[Data shown — start]
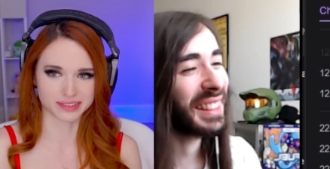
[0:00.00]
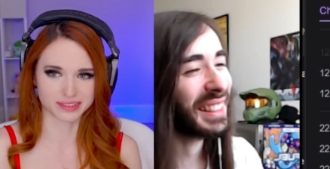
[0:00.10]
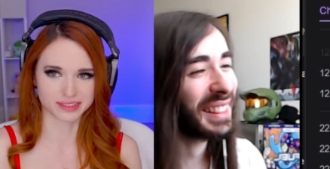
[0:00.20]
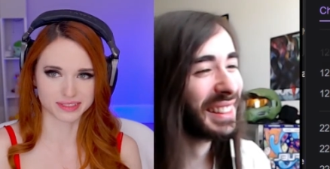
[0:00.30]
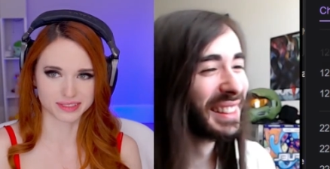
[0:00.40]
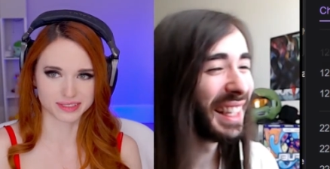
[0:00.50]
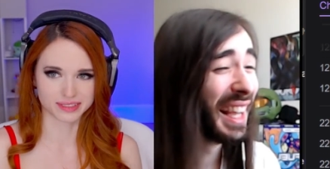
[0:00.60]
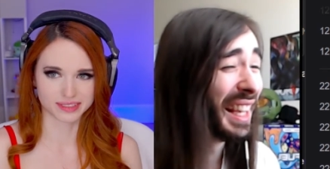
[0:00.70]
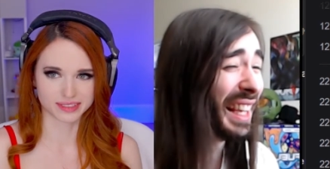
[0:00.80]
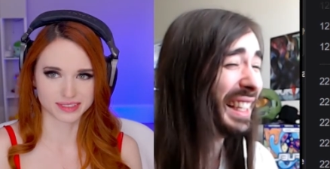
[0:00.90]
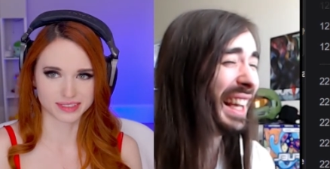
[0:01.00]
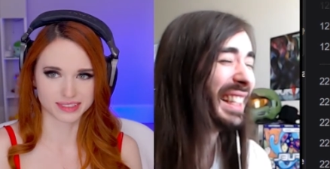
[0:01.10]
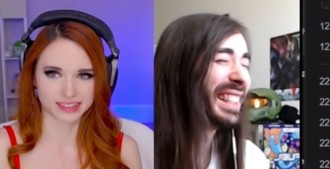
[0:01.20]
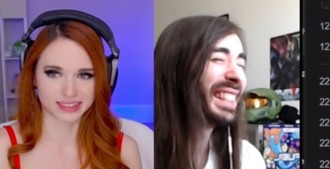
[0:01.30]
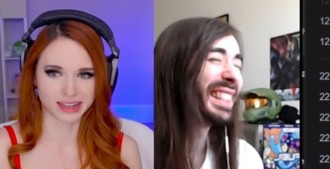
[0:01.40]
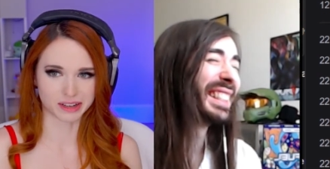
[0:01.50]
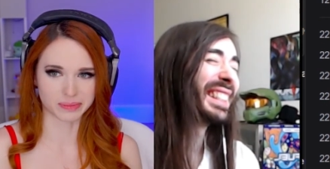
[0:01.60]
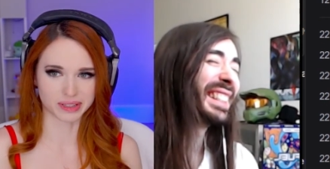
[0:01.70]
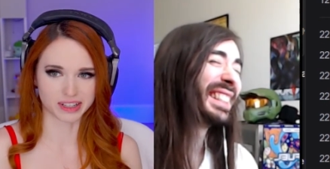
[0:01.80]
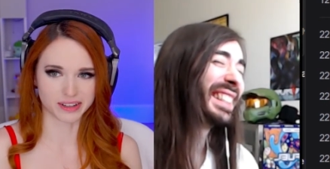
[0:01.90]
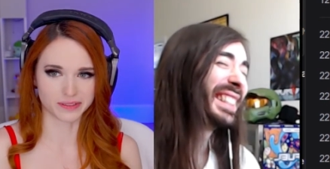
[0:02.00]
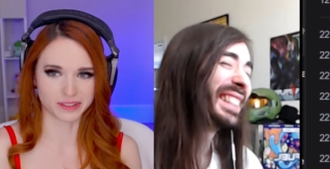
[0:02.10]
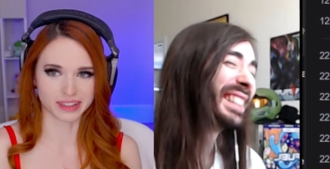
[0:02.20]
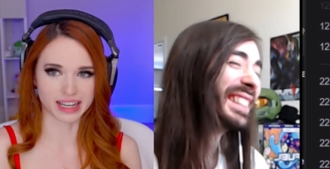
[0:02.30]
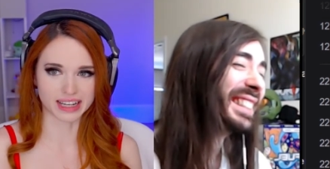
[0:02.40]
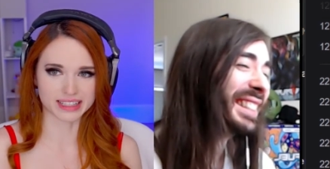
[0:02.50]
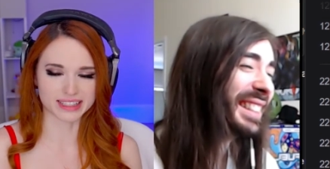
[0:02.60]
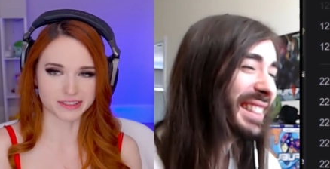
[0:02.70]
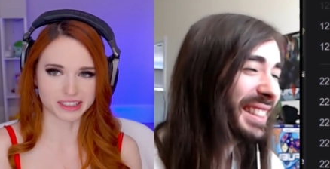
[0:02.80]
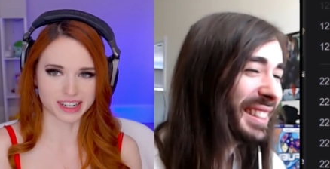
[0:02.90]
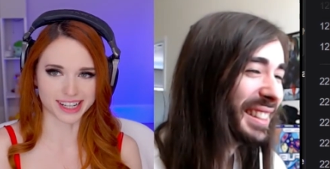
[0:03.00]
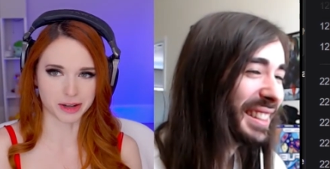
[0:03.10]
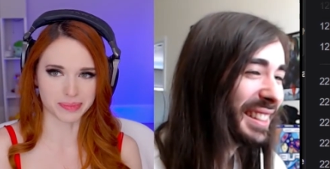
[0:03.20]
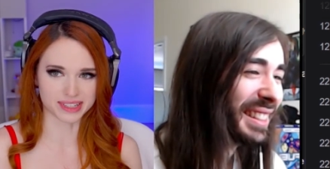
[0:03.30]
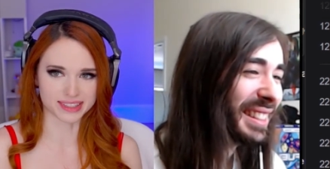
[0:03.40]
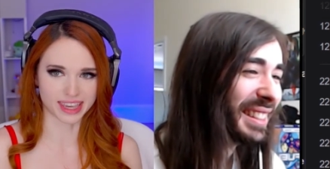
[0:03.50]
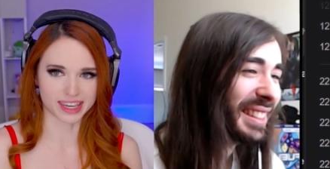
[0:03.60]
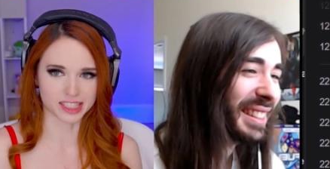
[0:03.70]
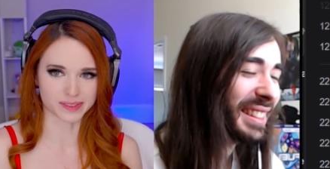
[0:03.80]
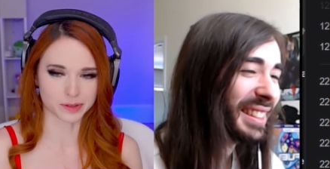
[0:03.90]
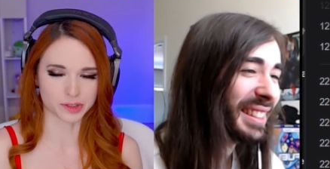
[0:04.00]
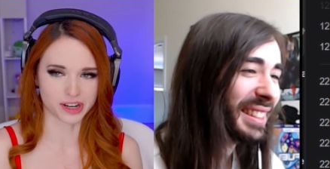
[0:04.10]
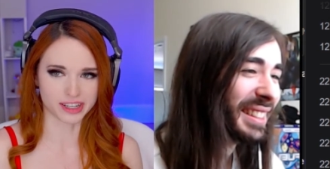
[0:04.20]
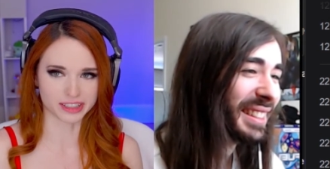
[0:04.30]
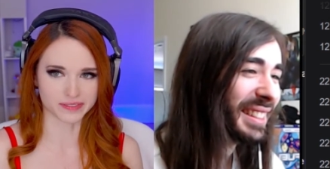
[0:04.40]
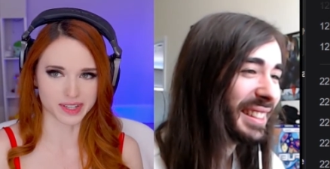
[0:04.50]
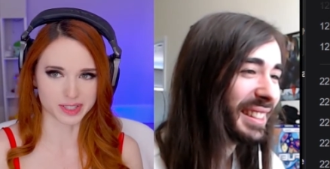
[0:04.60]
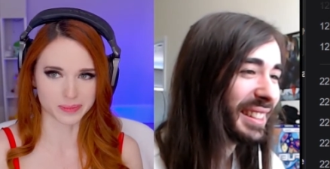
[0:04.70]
Speaker 1: that would be awful. It's nearly not helping his case if he was trying to convince me.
[Data shown — finish]
Activity
Each record above is to be restated exactly, with its pictures removed from the copy.

Solution
[0:00.00]
[0:00.10]
[0:00.20]
[0:00.30]
[0:00.40]
[0:00.50]
[0:00.60]
[0:00.70]
[0:00.80]
[0:00.90]
[0:01.00]
[0:01.10]
[0:01.20]
[0:01.30]
[0:01.40]
[0:01.50]
[0:01.60]
[0:01.70]
[0:01.80]
[0:01.90]
[0:02.00]
[0:02.10]
[0:02.20]
[0:02.30]
[0:02.40]
[0:02.50]
[0:02.60]
[0:02.70]
[0:02.80]
[0:02.90]
[0:03.00]
[0:03.10]
[0:03.20]
[0:03.30]
[0:03.40]
[0:03.50]
[0:03.60]
[0:03.70]
[0:03.80]
[0:03.90]
[0:04.00]
[0:04.10]
[0:04.20]
[0:04.30]
[0:04.40]
[0:04.50]
[0:04.60]
[0:04.70]
Speaker 1: that would be awful. It's nearly not helping his case if he was trying to convince me.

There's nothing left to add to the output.